Dataset entries section start
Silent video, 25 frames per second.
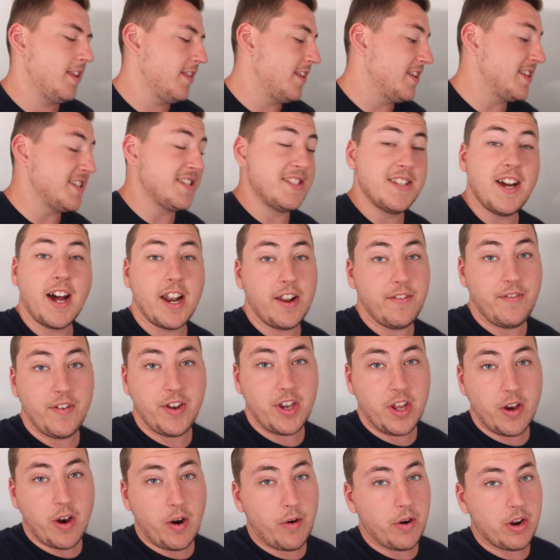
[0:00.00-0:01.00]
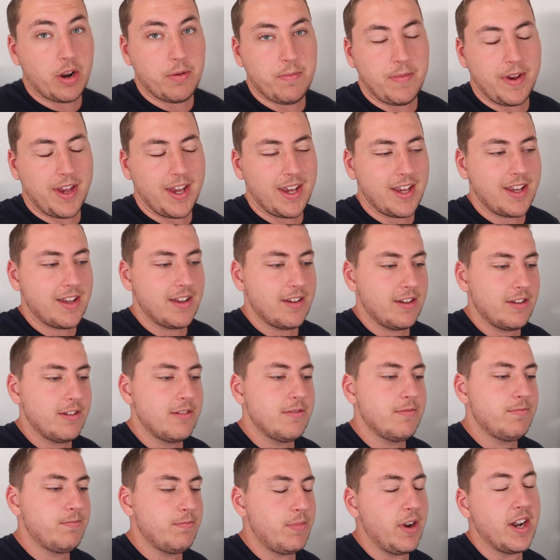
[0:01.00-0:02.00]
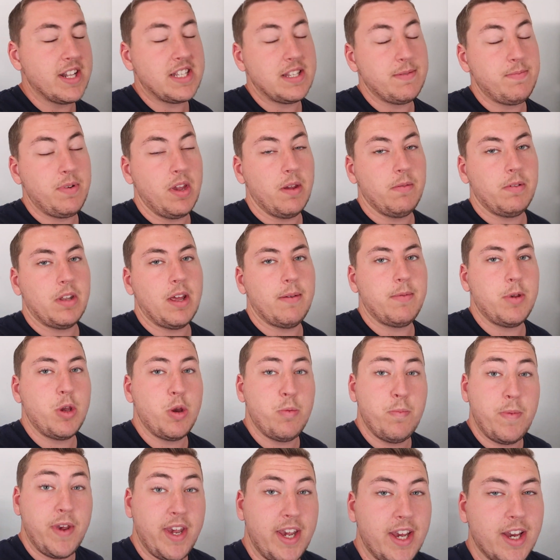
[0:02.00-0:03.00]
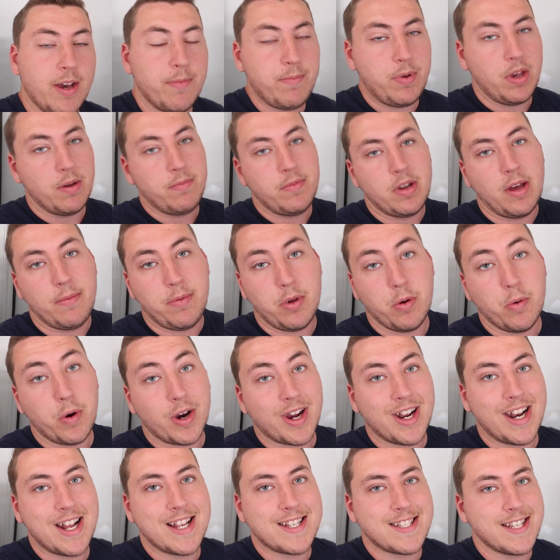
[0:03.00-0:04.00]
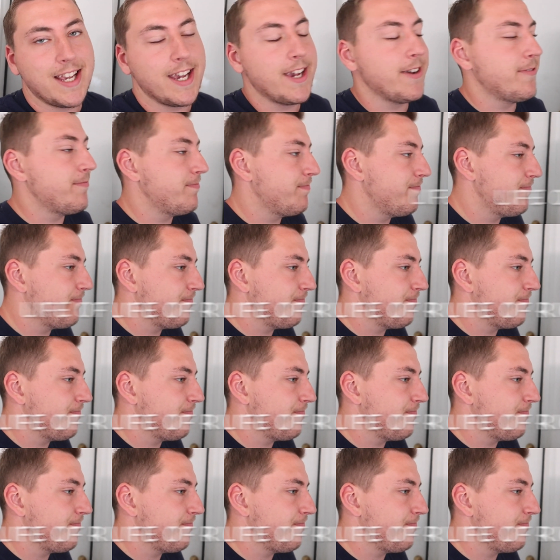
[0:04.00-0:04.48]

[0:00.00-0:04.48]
This is not a video I want to make, but it's a BMW being a BMW, what can I say?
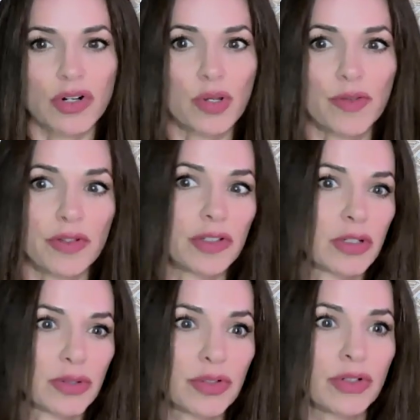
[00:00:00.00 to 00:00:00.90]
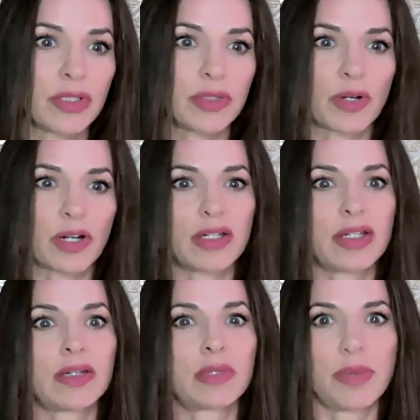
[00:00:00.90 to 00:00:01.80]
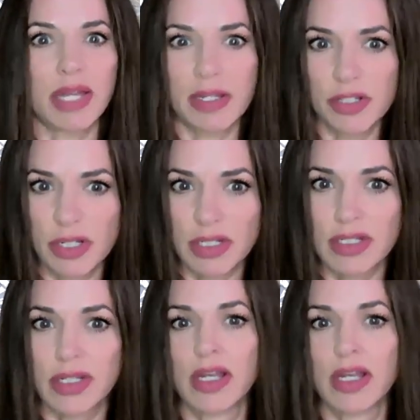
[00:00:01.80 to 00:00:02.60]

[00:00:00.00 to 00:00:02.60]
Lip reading: to reveal the truth, we're going to need to be patient,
Dataset entries section end
Task brief: Return all the records above exactly, pictures omitted.

Solution to the problem:
Silent video, 25 frames per second.
[0:00.00-0:01.00]
[0:01.00-0:02.00]
[0:02.00-0:03.00]
[0:03.00-0:04.00]
[0:04.00-0:04.48]

[0:00.00-0:04.48]
This is not a video I want to make, but it's a BMW being a BMW, what can I say?
[00:00:00.00 to 00:00:00.90]
[00:00:00.90 to 00:00:01.80]
[00:00:01.80 to 00:00:02.60]

[00:00:00.00 to 00:00:02.60]
Lip reading: to reveal the truth, we're going to need to be patient,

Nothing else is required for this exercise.